La société Event a été condamné à 100 000 € d'amende pour faux et recel d'abus de confiance.
Le préjudice
« Les infractions portent sur des sommes extrêmement conséquentes : plus de 16 millions d'euros pour l'abus de confiance et les faux, plus de 20 millions d'euros pour le financement illégal de campagne électorale », a relevé le tribunal. « Le préjudice est également constitué par l'atteinte portée aux décisions des organes de contrôle (…) Ces faits ont de surcroît été commis par des professionnels avertis, en raison de leur riche, et parfois long, parcours professionnel. Certains étaient de surcroît soumis au respect de strictes obligations déontologiques (avocats, experts-comptables notamment) qui, non seulement les obligeaient à une vigilance et à une probité accrue, mais leur conféraient le devoir de s'opposer aux faits dont ils étaient les auteurs ou complices ».
« Ces délits ont été commis, non pas à l'occasion d'une campagne électorale, mais au bénéfice de la campagne d'un président de la République en exercice, candidat à son propre renouvellement. Ils ont porté atteinte à la confiance qu'il était possible d'attendre des prévenus. Cette confiance résulte des caractéristiques mêmes du système électoral français, la prise en charge des dépenses électorales par l'État reposant sur une déclaration faite par le candidat ; la plupart des prévenus était en outre titulaire d'un mandat électoral.
Ces faits ont, enfin, porté atteinte au souci de transparence du législateur qui, en pratique, se traduit par la publication du compte de campagne au Journal officiel ou par l'obligation même de désigner un mandataire financier, obligation inscrite dans le titre même de la loi ».
Le tribunal a reconnu que Les Républicains, qui a succédé à l'UMP, pouvait être reçu en sa constitution de partie civile.
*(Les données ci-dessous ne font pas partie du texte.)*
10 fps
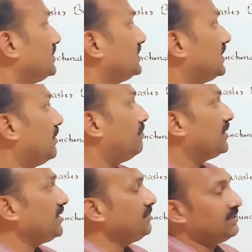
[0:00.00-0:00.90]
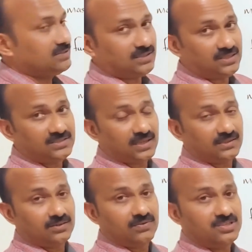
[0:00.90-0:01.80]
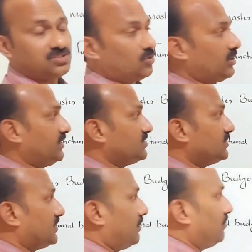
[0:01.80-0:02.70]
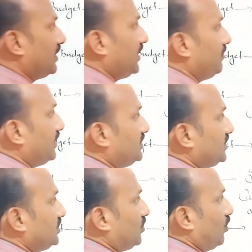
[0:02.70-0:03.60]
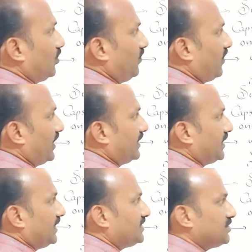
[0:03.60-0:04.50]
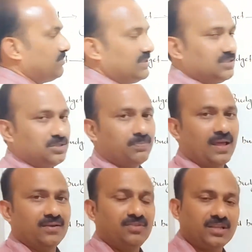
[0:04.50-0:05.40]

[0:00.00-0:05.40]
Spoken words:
Summary budget, it is otherwise known as summary budget or finalized budget plan.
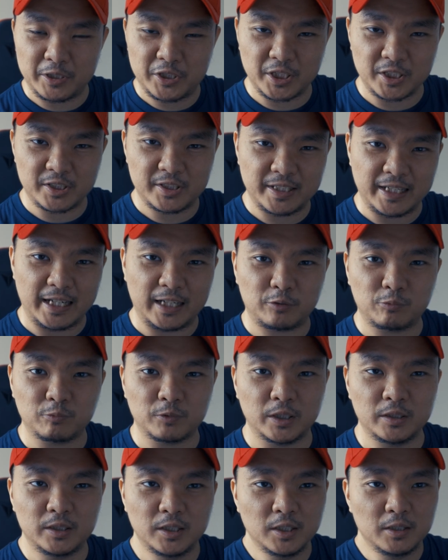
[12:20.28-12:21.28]
be just that
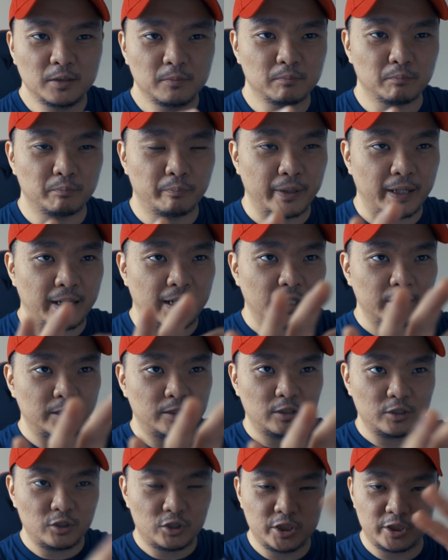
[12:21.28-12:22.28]
one,
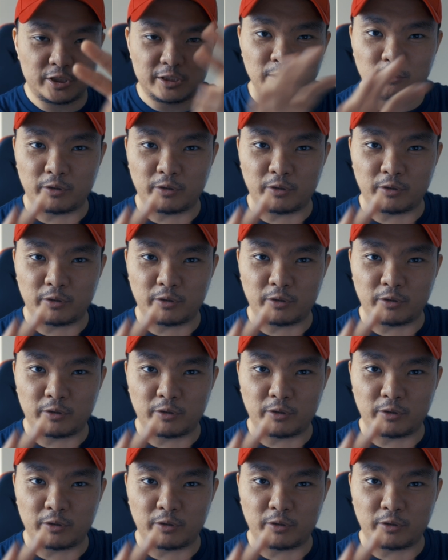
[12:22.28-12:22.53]
but just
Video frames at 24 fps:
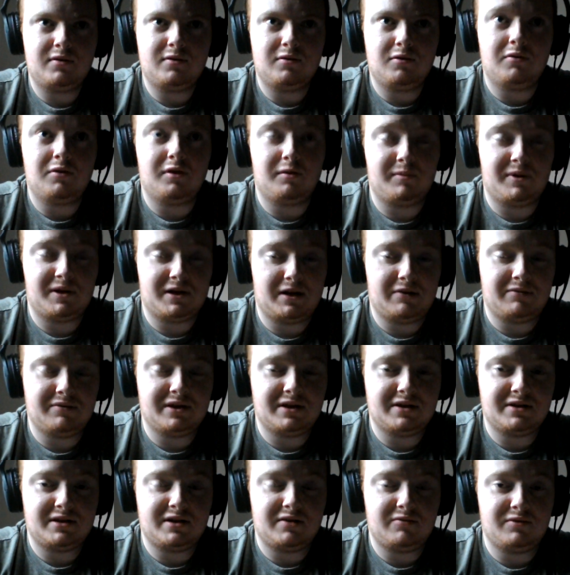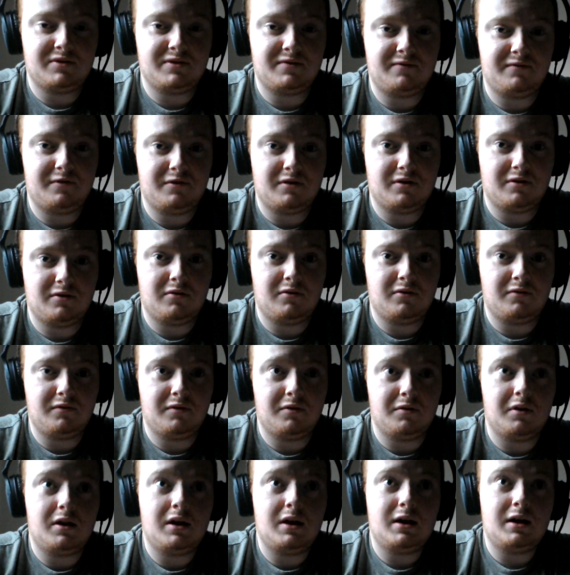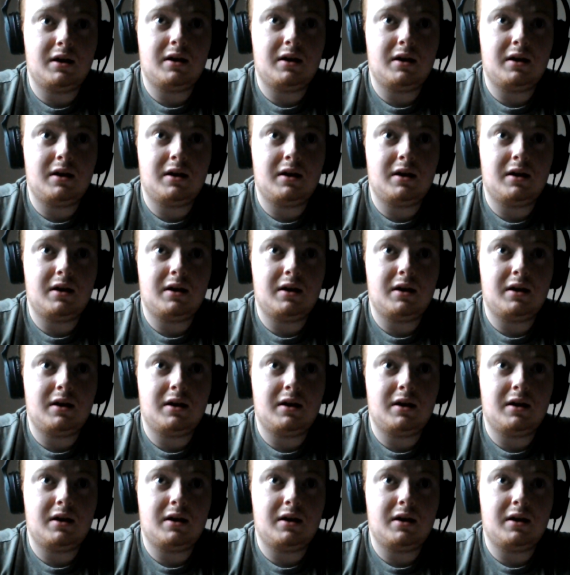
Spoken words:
Although McLaren last year was fucking awful.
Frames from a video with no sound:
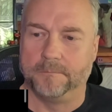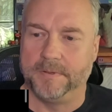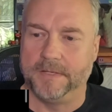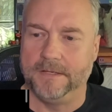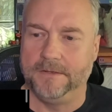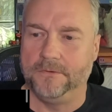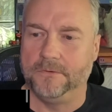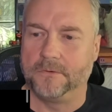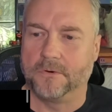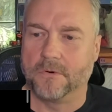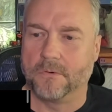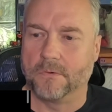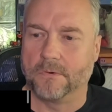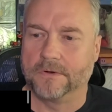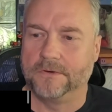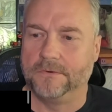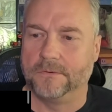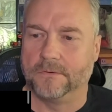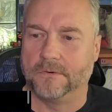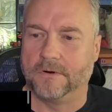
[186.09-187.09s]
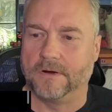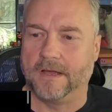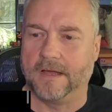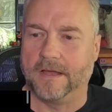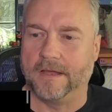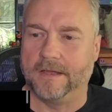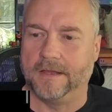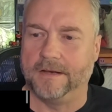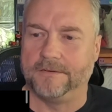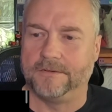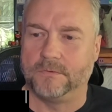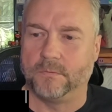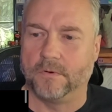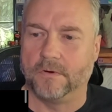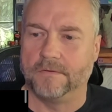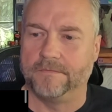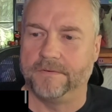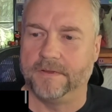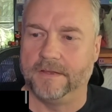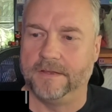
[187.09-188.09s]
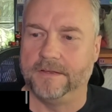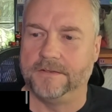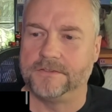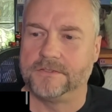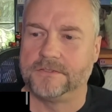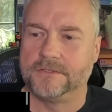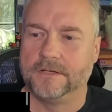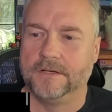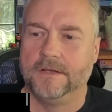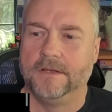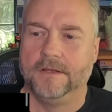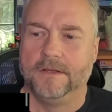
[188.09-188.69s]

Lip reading: PU cork Durahide 12-inch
Mais a estimé que le parti avait concouru à la production de son dommage avec la mise en place du système frauduleux en 2012. En conséquence, le tribunal lui a accordé 81 237 € que lui paieront solidairement les anciens responsables de Bygmalion et ceux de l'UMP.
M. Lavrilleux a annoncé qu'il ne ferait pas appel de ce jugement.